Cuando la niña se durmió, él siguió contemplándola, hermosa, blanca y suave, bañada por la plateada luz de la luna. Era Constance... No era el confuso enigma, ni la pálida y manchada víctima de la fiebre puerperal, ni la transformada bestia maternal, sino la Constance del mostrador de la tienda, o casi. Angelica pronto sería la viva imagen de la muchacha que vendía objetos de papelería en Pendleton’s, aunque una imagen temblorosa, como si estuviera proyectada en un negro estanque de agua donde rielaba la luna. Ella, muy de vez en cuando y sólo en momentos de reposo, cuando uno contenía la respiración, presumiría de los labios y ojos de su madre, de sus miradas, tanto las sinceras como las fingidas.

En la niña, las manipulaciones y el artificio eran todavía transparentes, y por lo tanto instructivos. Esta expresión franca le enseñaba a interpretar la secreta, porque allí, cuando él apareció, estaba acurrucada Constance en el suelo del pasillo, y sus expresiones y mentiras en los minutos que siguieron se explicaban por el rato que acababa de pasar él con la niña. Constance fingía primero una cosa, luego otra, el miedo, la preocupación, el amor, el respeto, y él veía el chirriante mecanismo funcionando por debajo.
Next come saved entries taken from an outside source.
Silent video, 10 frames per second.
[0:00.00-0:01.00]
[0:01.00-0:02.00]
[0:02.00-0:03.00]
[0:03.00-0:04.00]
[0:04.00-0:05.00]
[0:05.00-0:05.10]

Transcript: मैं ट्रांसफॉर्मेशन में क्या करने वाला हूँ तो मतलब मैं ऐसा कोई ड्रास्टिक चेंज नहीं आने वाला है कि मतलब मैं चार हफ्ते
Le vendó la mano, cortada por la lámpara que ella pretendía que se había roto al tratar de abrir la ventana. Afirmaba no haber visto nunca el cristal azul que él acababa de sacar del pie de Angelica, aunque había varios trozos debajo del espejo. Por más que Joseph sabía que en lo principal ella estaba mintiendo, no podía ver con exactitud cuándo, o por qué, o qué verdad estaba escondiendo. Cualquier fragmento de su explicación era plausible, pero su totalidad era sospechosa.
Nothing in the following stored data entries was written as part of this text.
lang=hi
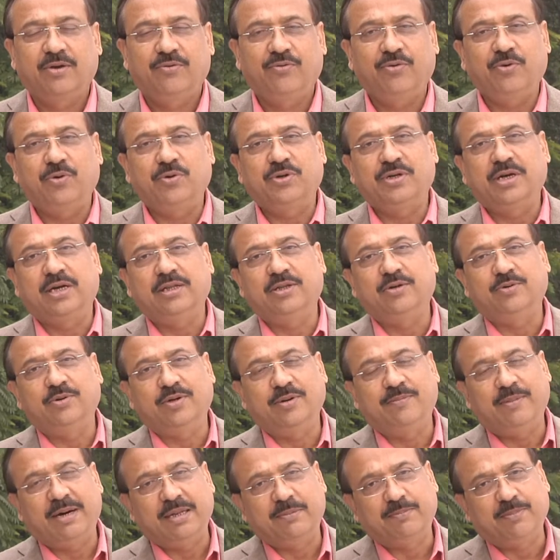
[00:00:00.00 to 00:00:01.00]
फिरोज गांधी को
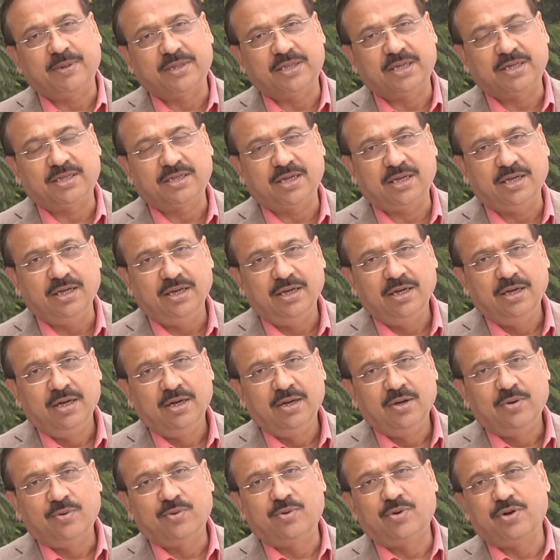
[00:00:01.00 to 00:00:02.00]
ये बात पता चली
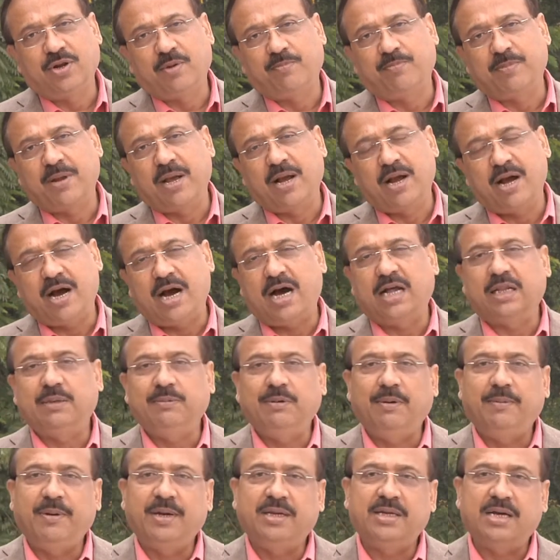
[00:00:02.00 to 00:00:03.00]
उन्होंने अपने
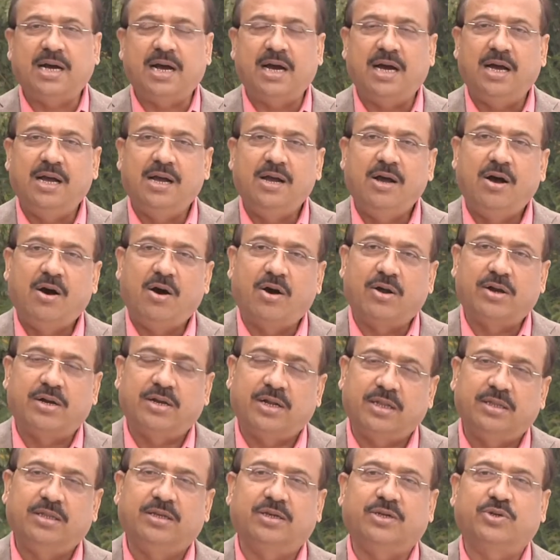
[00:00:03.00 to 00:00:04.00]
आदमी भेजा और
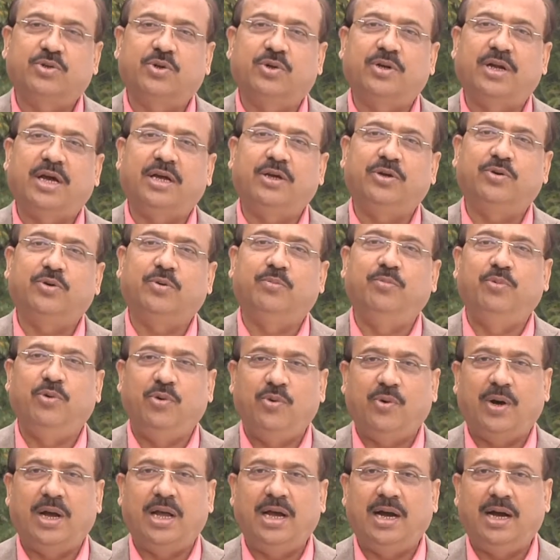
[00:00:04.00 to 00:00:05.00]
नंद किशोर नाई को
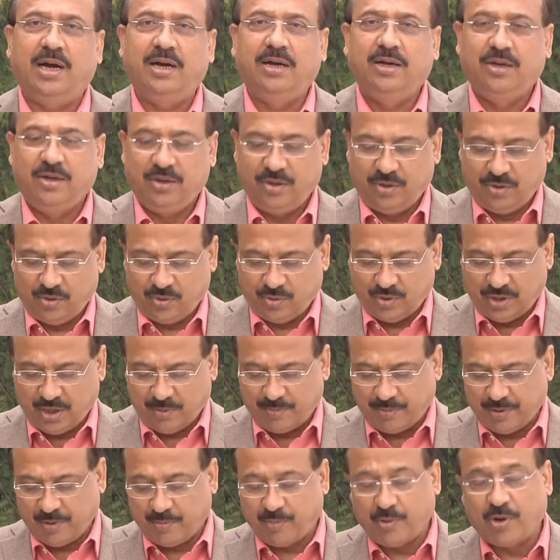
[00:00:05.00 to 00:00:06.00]
बुलवाया उन्हें
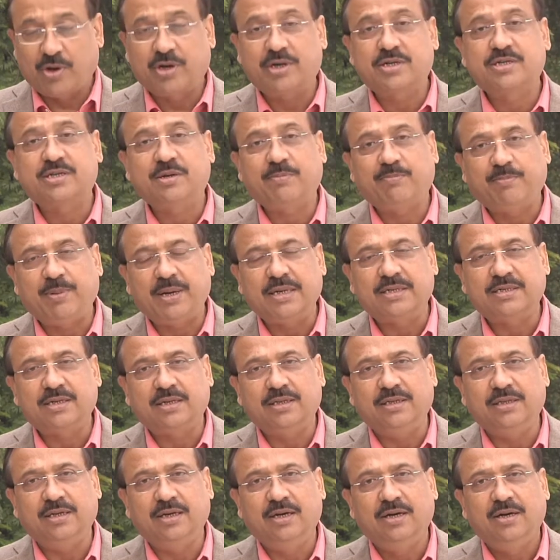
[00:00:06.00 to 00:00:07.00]
अपने पॉकेट से पैसे
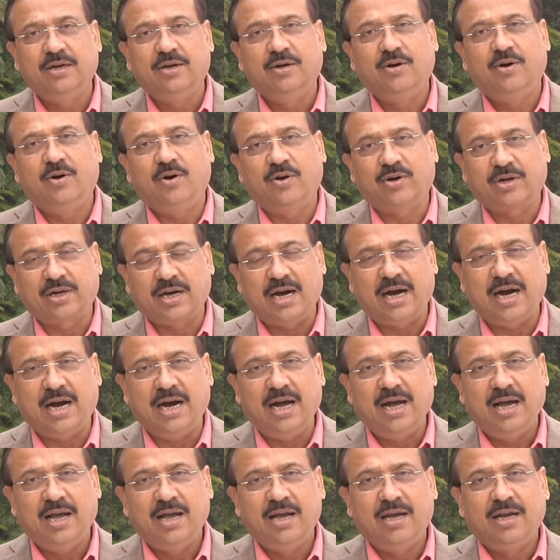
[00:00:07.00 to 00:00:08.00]
दिए और कहा
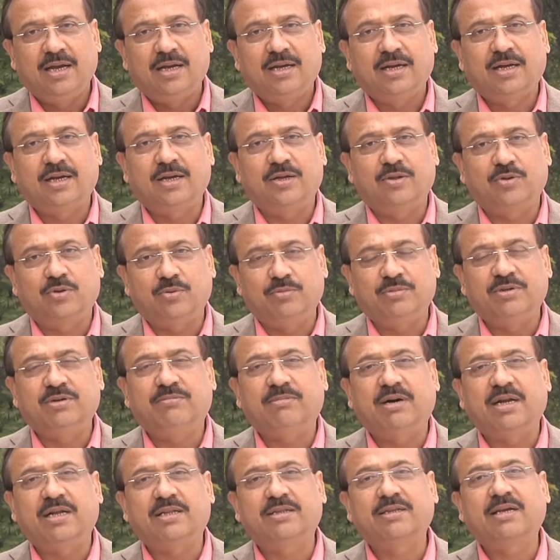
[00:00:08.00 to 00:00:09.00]
कि तुम
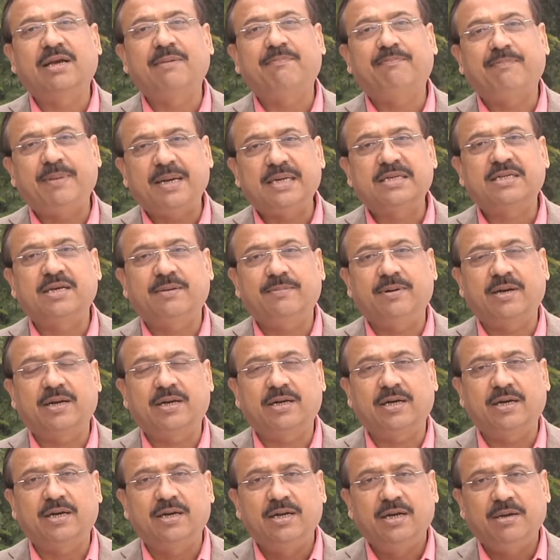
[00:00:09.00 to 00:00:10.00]
जमानत के पैसे
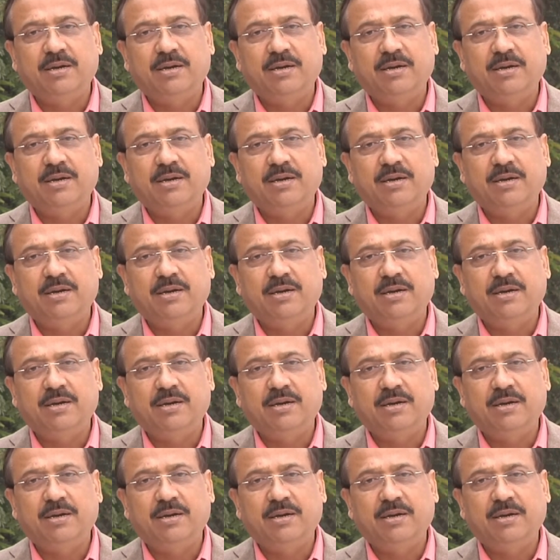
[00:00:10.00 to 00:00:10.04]
भरकर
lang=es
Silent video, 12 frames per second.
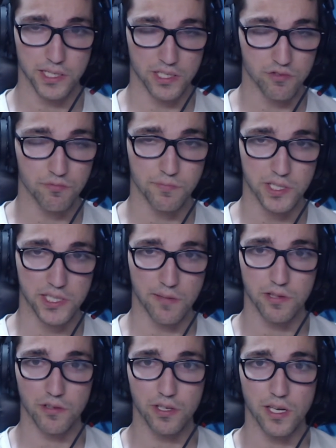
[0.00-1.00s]
Que es un
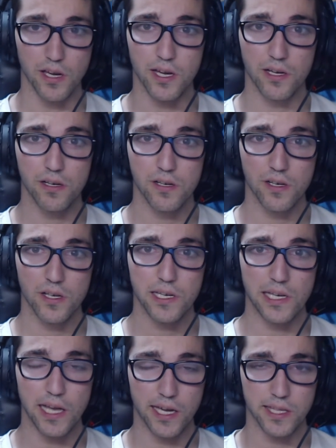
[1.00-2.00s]
pensamiento que ya
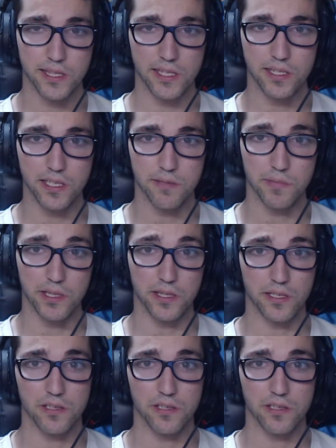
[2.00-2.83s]
la gente tiene en mente.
—¿Qué te ha pasado? —preguntó Joseph—. Apenas te reconozco ya. Te escondes de mí.

—Te juro que no estoy escondiendo nada. He sido siempre sincera en todo contigo. Es mi deber con mi marido.

Él apartó la mirada mientras ella hablaba, y percibió la misma fácil ironía de Harry, incluso de su propio padre. Ella exhibía una perfecta máscara de inocencia —que debía de requerir horas de cuidadosa preparación ante un espejo— o la perfecta inocencia.
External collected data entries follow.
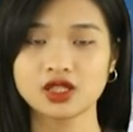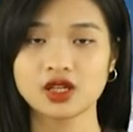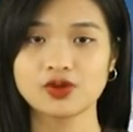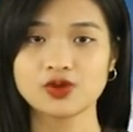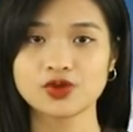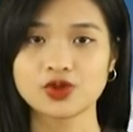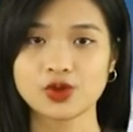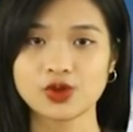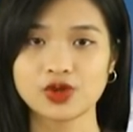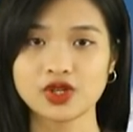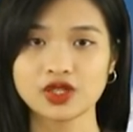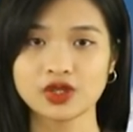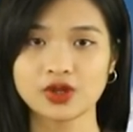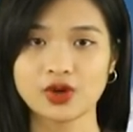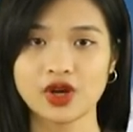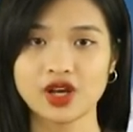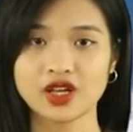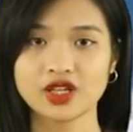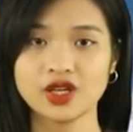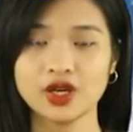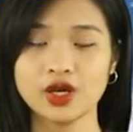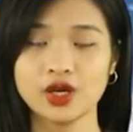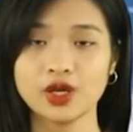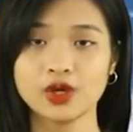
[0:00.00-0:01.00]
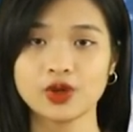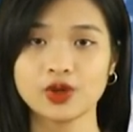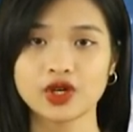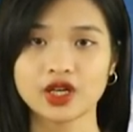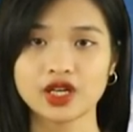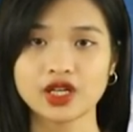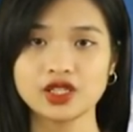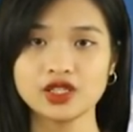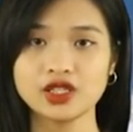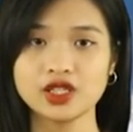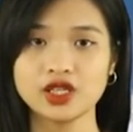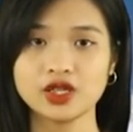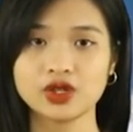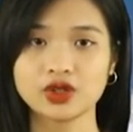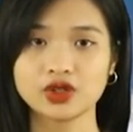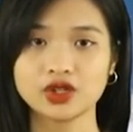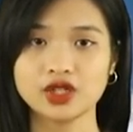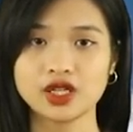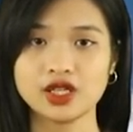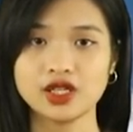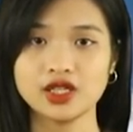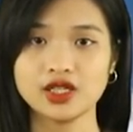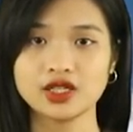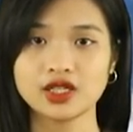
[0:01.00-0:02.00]
cậu số điện thoại, hoặc anh chị có
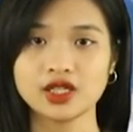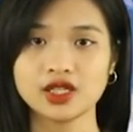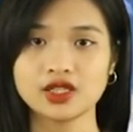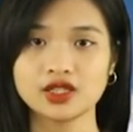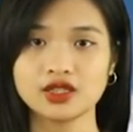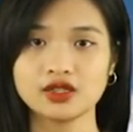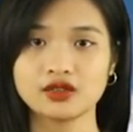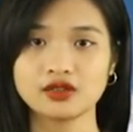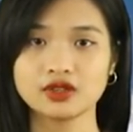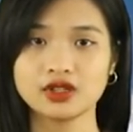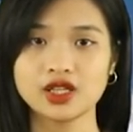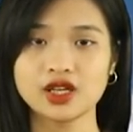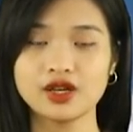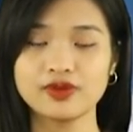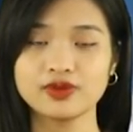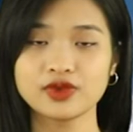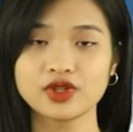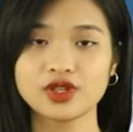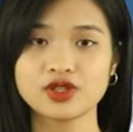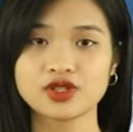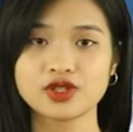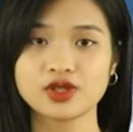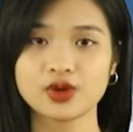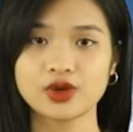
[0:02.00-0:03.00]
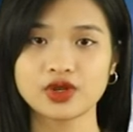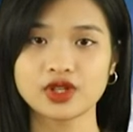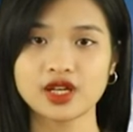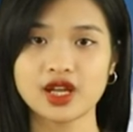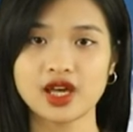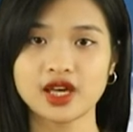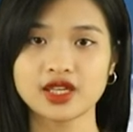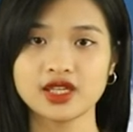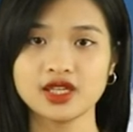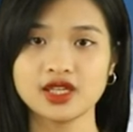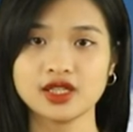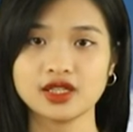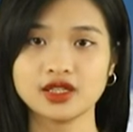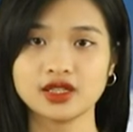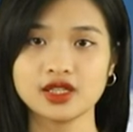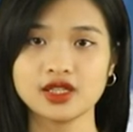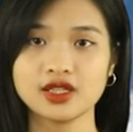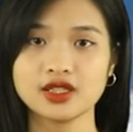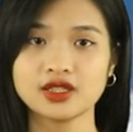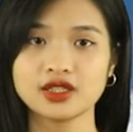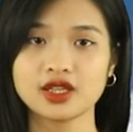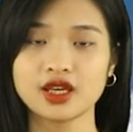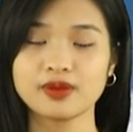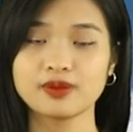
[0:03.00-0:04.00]
thể liên hệ trực tiếp tới số hotline hiển
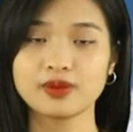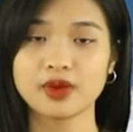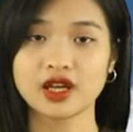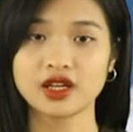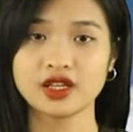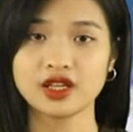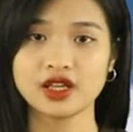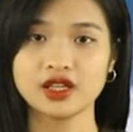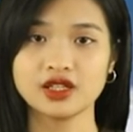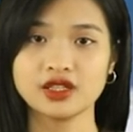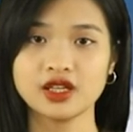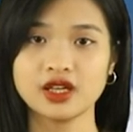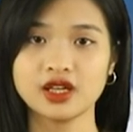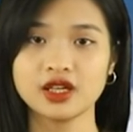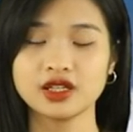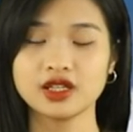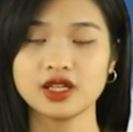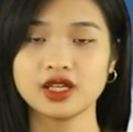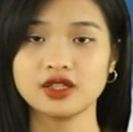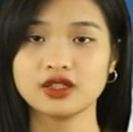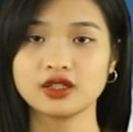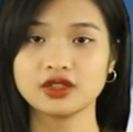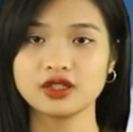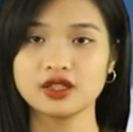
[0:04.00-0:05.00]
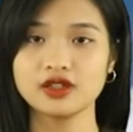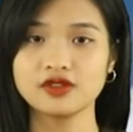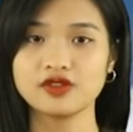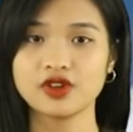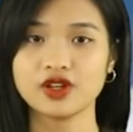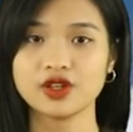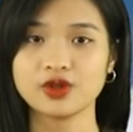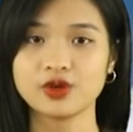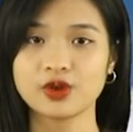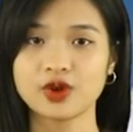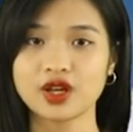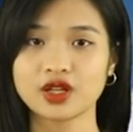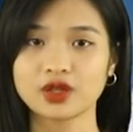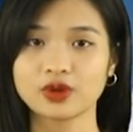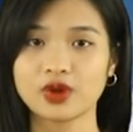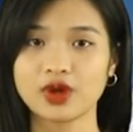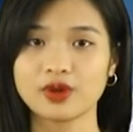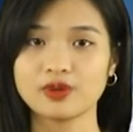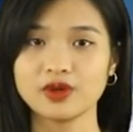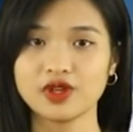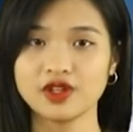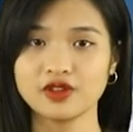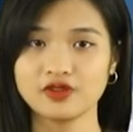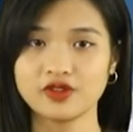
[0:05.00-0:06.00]
thị trên màn hình để được tư vấn hoàn
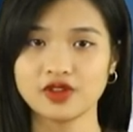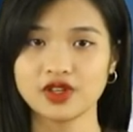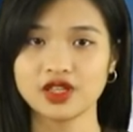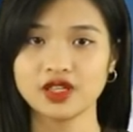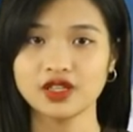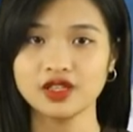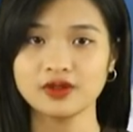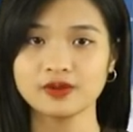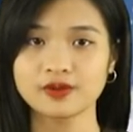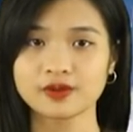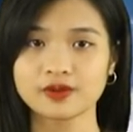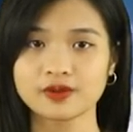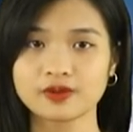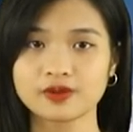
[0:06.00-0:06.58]
toàn miễn phí.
—¿Dónde va a acabar todo esto? —preguntó, detrás de ella, con sus manos sobre los hombros de la mujer, y sintió que los músculos de ésta se contraían como si quisiera esconderse de él bajo el suelo. De no haberse despertado él, de no haber salido al pasillo, la locura de Constance —para ser generosos, su loca despreocupación— podía muy bien haber acabado con la vida de Angelica, o la de ella misma, tal como había previsto el doctor Miles. La idea de que, en algún momento de ofuscación, ella podía, sin querer, causar daño a la niña ya no era inconcebible, aunque al mismo tiempo también era imposible conciliar eso con el recuerdo de su bondad. Joseph sabía que una cosa no necesariamente excluía a la otra, aunque no podía considerar como ciertas ambas cosas: si ahora era mala, no había sido encantadora, y si había sido encantadora, ahora no era mala, no estaba mintiendo, no era ninguna amenaza para la niña.

Aquellas dos extrañas le habían quitado mucho, y aun así, ante la idea de que ellas llegaran a sufrir algún daño, le invadía la ternura como una llama se apodera de un papel. Era tan doloroso que él sujetó la cara de su esposa y rezó silenciosamente a un Dios que no existía para que ella no fuera mala, ni loca, ni evocara a, o huyera de, fantasmas, para que no le ocultara su naturaleza, para que fuera la misma dulce criatura de años atrás, igual e inalterable, como la niña había prometido que sería. La besó.

—Has de tener cuidado. Tú y la niña sois demasiado valiosas.